How to preview: Azure Arc-connected Hotpatching for Windows Server 2025

  • Thread starter Thread starter VishalBajaj
  • Start date Start date
V

VishalBajaj

As you may recall we had recently announced a public preview of Hotpatching on Windows Server 2025 VMs in Azure. With this latest preview we are moving towards fulfilling a top request by customers who want this capability for their on-premise machines. You will be able to benefit from the reduced reboots of your Windows Server 2025 machines with this optional Hotpatching capability. This capability was earlier limited to Windows Server 2022 Azure Edition VMs in Azure. The preview provides an opportunity for you to try this new capability to see how it will work in the upcoming Windows Server 2025 and provide feedback.



What is Hotpatching?

Hotpatching is a way to install OS security updates on machines without the need of a reboot after installation.
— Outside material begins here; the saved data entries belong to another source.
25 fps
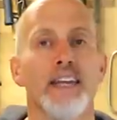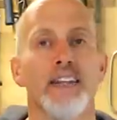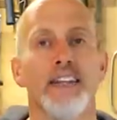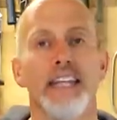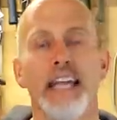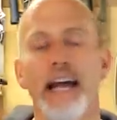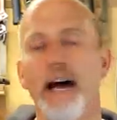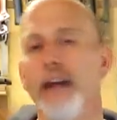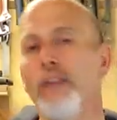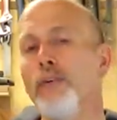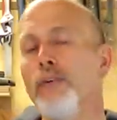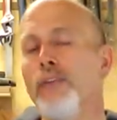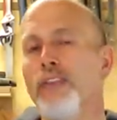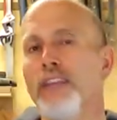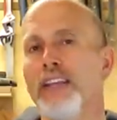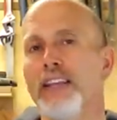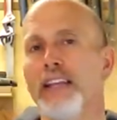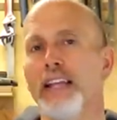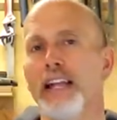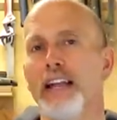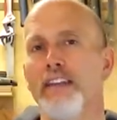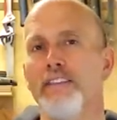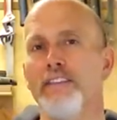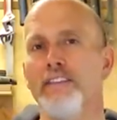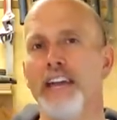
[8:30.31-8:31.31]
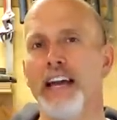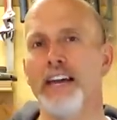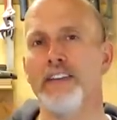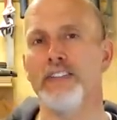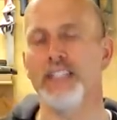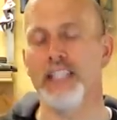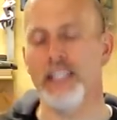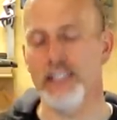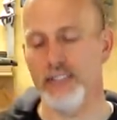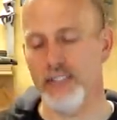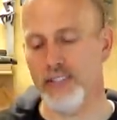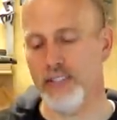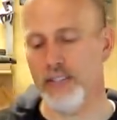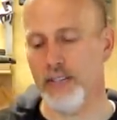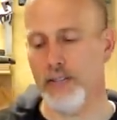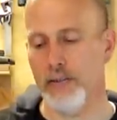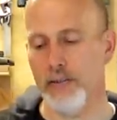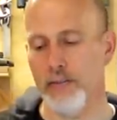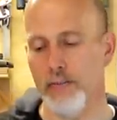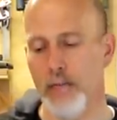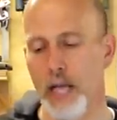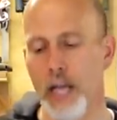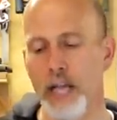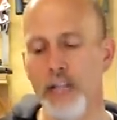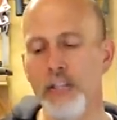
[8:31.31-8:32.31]
The other thing that I found is
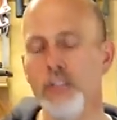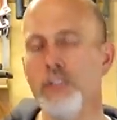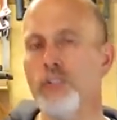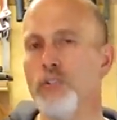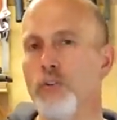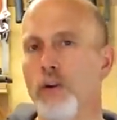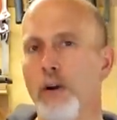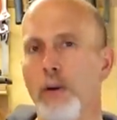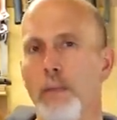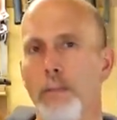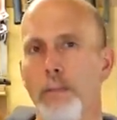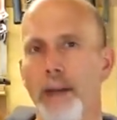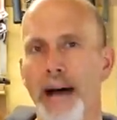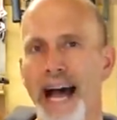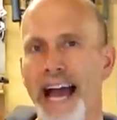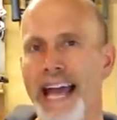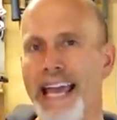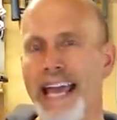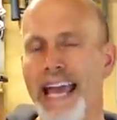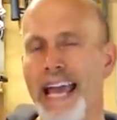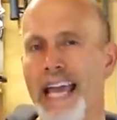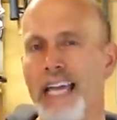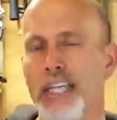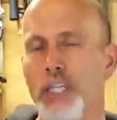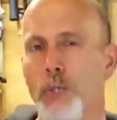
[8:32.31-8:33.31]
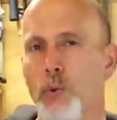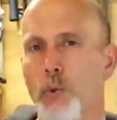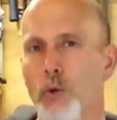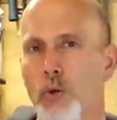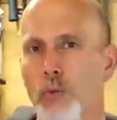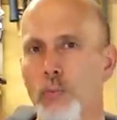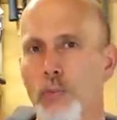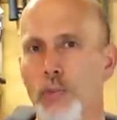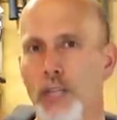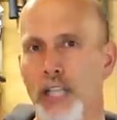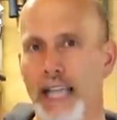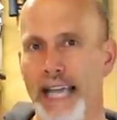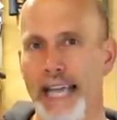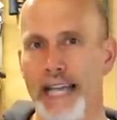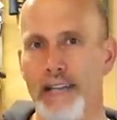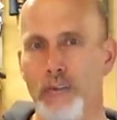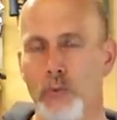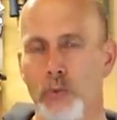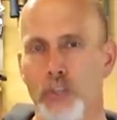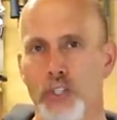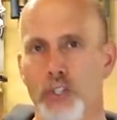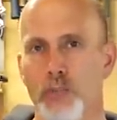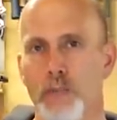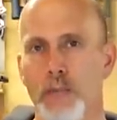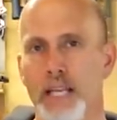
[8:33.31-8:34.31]
uh, onions are a biannual plant,
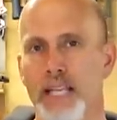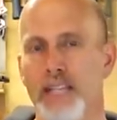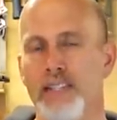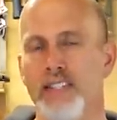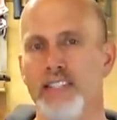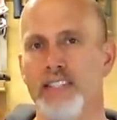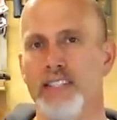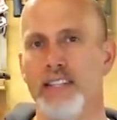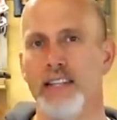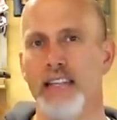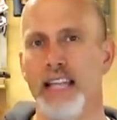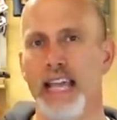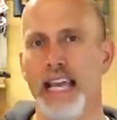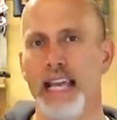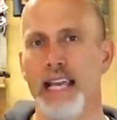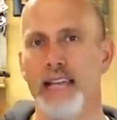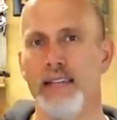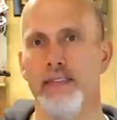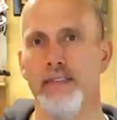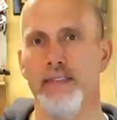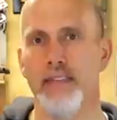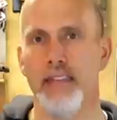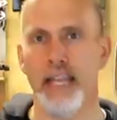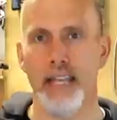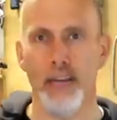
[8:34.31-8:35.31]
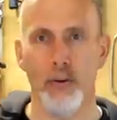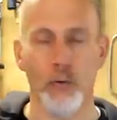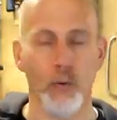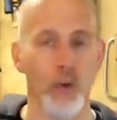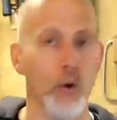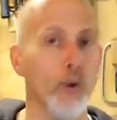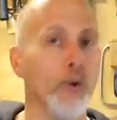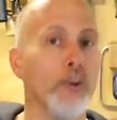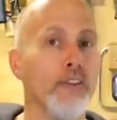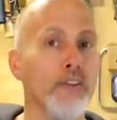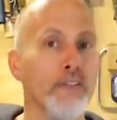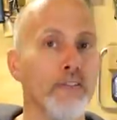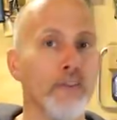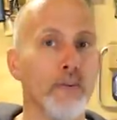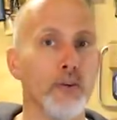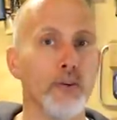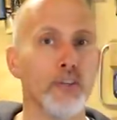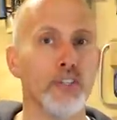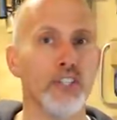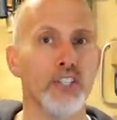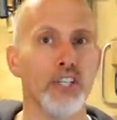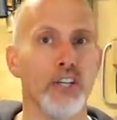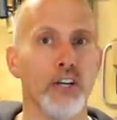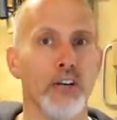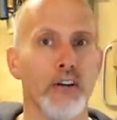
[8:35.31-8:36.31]
which means they, they grow in the
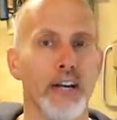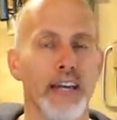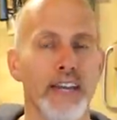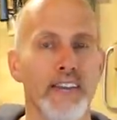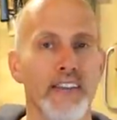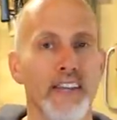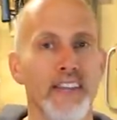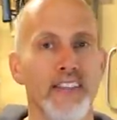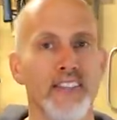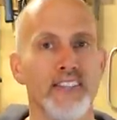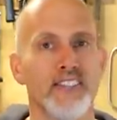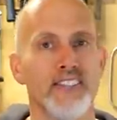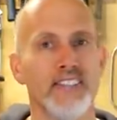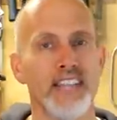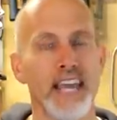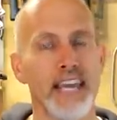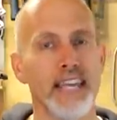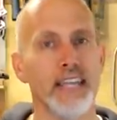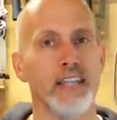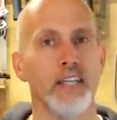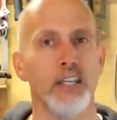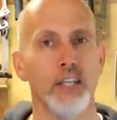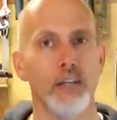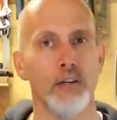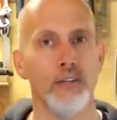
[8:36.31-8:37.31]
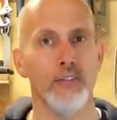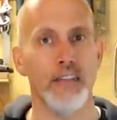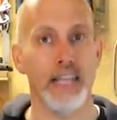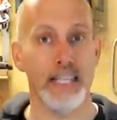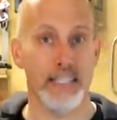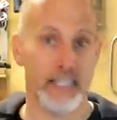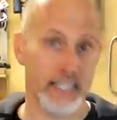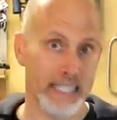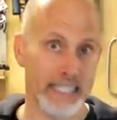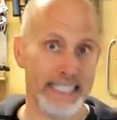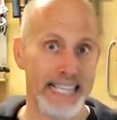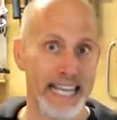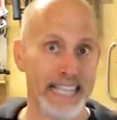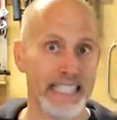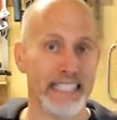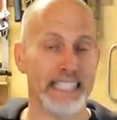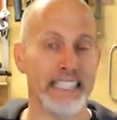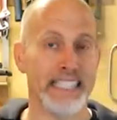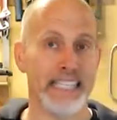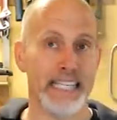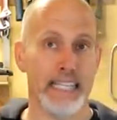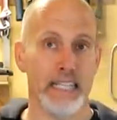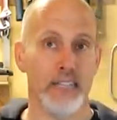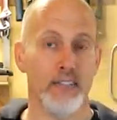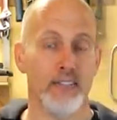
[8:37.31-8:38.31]
first year and then the second year they set
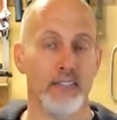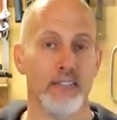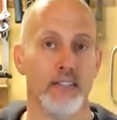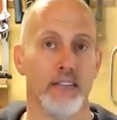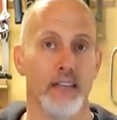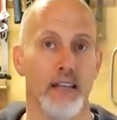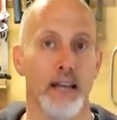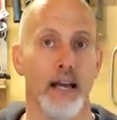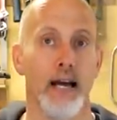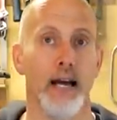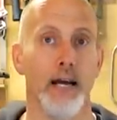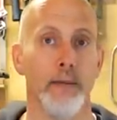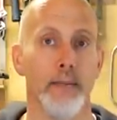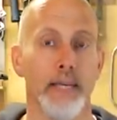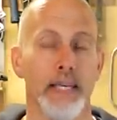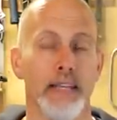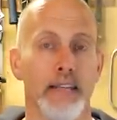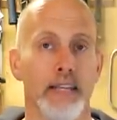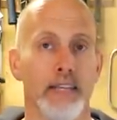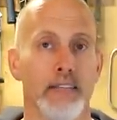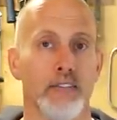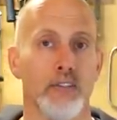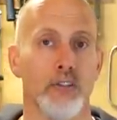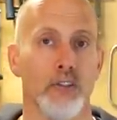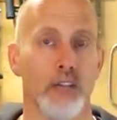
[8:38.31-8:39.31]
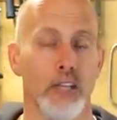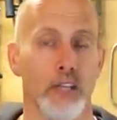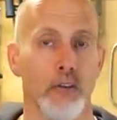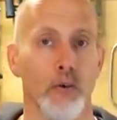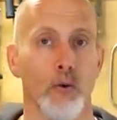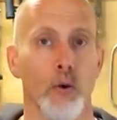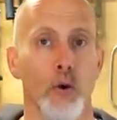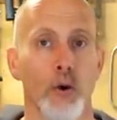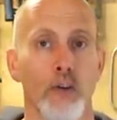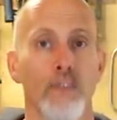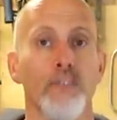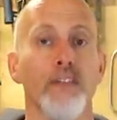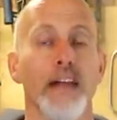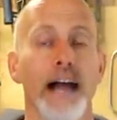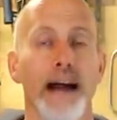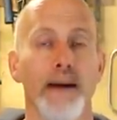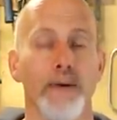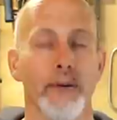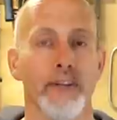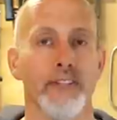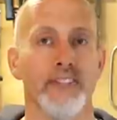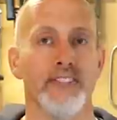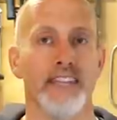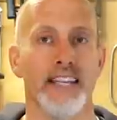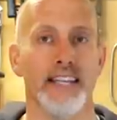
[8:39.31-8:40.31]
seeds. Um, and they, so they grow a
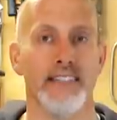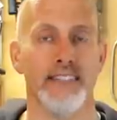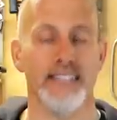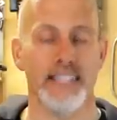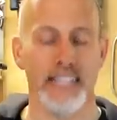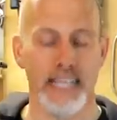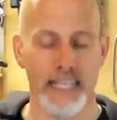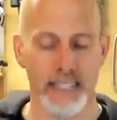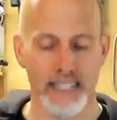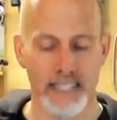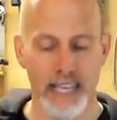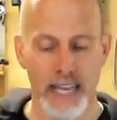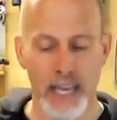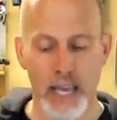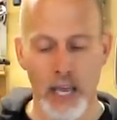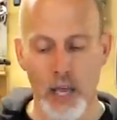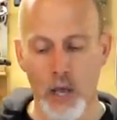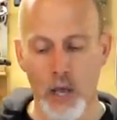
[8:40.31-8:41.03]
flower and set seeds.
It works by patching the in-memory code of running processes without the need to restart the process. We first shipped this feature in Windows Server 2022 Azure Edition.

  • Better protection, as the Hotpatch update packages are scoped to Windows security updates that install faster without rebooting.
  • Reduces the time exposed to security risks and change windows, and easier patch orchestration with Azure Update Manager.
  • Fewer binaries mean updates download and install faster, consume fewer disk and CPU resources.
  • Lower workload impact with fewer reboots.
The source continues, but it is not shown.